» TASK REQUIREMENTS: Please repeat, precisely as written, only the lines from the one containing "[00:03:28.59]" through the last line of the records below, pictures omitted.

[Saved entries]

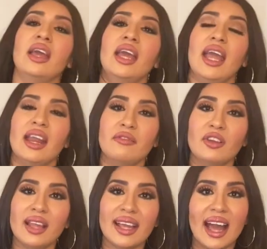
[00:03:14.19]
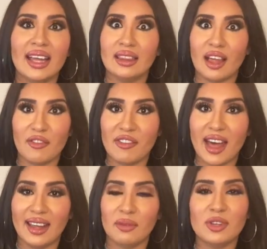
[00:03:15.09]
and I feel like I love
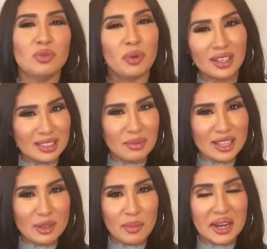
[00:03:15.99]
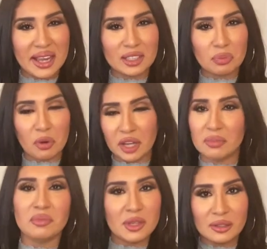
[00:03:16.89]
that. Which brings me to my next point,
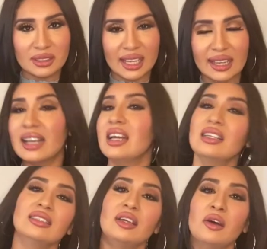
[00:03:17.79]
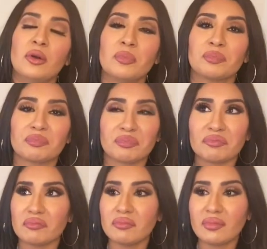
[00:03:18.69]
music. So
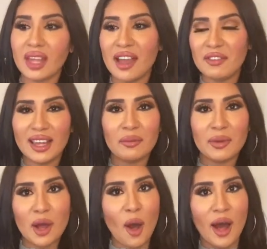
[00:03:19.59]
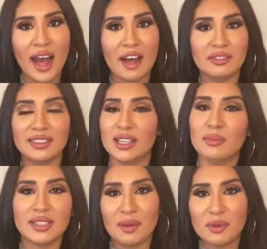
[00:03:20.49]
I feel like we all have some
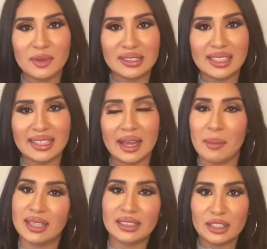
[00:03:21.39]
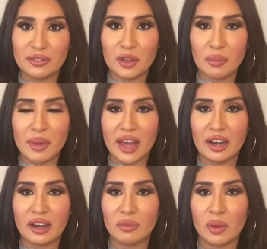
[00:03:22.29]
type of music that makes us feel
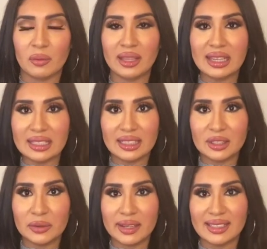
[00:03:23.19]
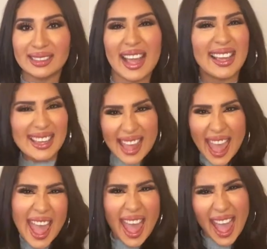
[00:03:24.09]
better. When we listen to it, it's like,
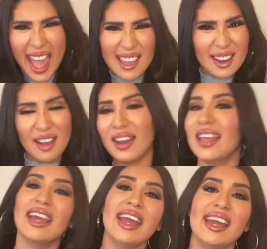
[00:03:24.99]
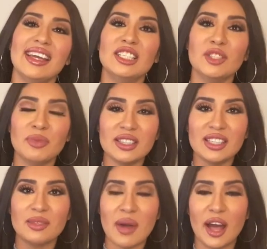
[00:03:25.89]
yeah, like it just puts a
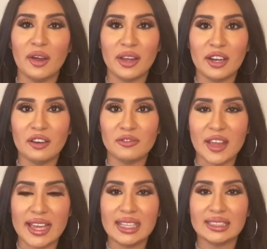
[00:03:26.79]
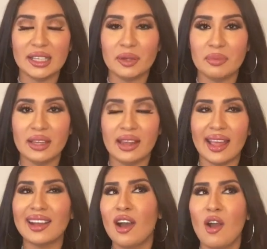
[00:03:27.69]
smile in our face. It could be
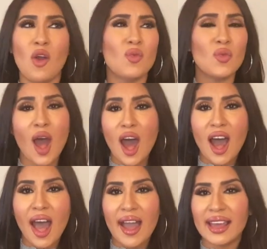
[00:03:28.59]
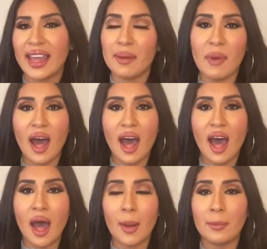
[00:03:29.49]
like rock, hip
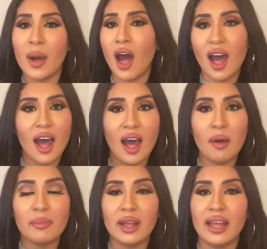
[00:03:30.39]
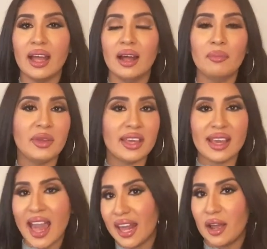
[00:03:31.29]
hop, pop,
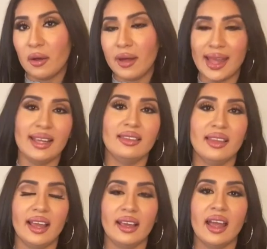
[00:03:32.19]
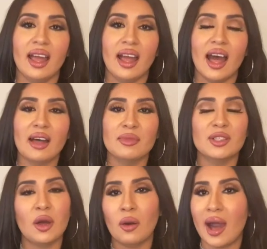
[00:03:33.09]
piano, anything.
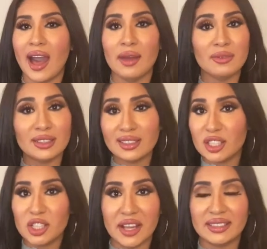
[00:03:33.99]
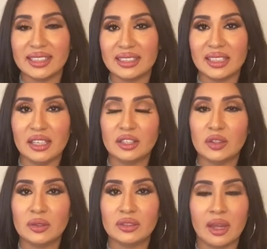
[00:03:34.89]
So I would suggest listening
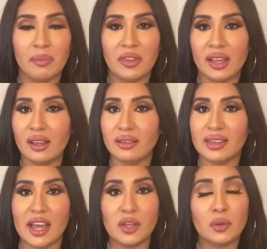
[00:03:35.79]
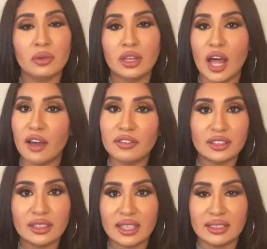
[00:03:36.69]
to something that you love
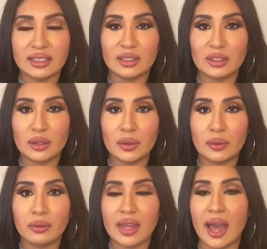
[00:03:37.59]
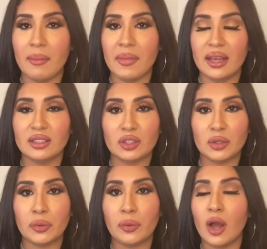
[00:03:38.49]
to listen to, that makes you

» ANSWER TO THIS PROBLEM:
[00:03:28.59]
[00:03:29.49]
like rock, hip
[00:03:30.39]
[00:03:31.29]
hop, pop,
[00:03:32.19]
[00:03:33.09]
piano, anything.
[00:03:33.99]
[00:03:34.89]
So I would suggest listening
[00:03:35.79]
[00:03:36.69]
to something that you love
[00:03:37.59]
[00:03:38.49]
to listen to, that makes you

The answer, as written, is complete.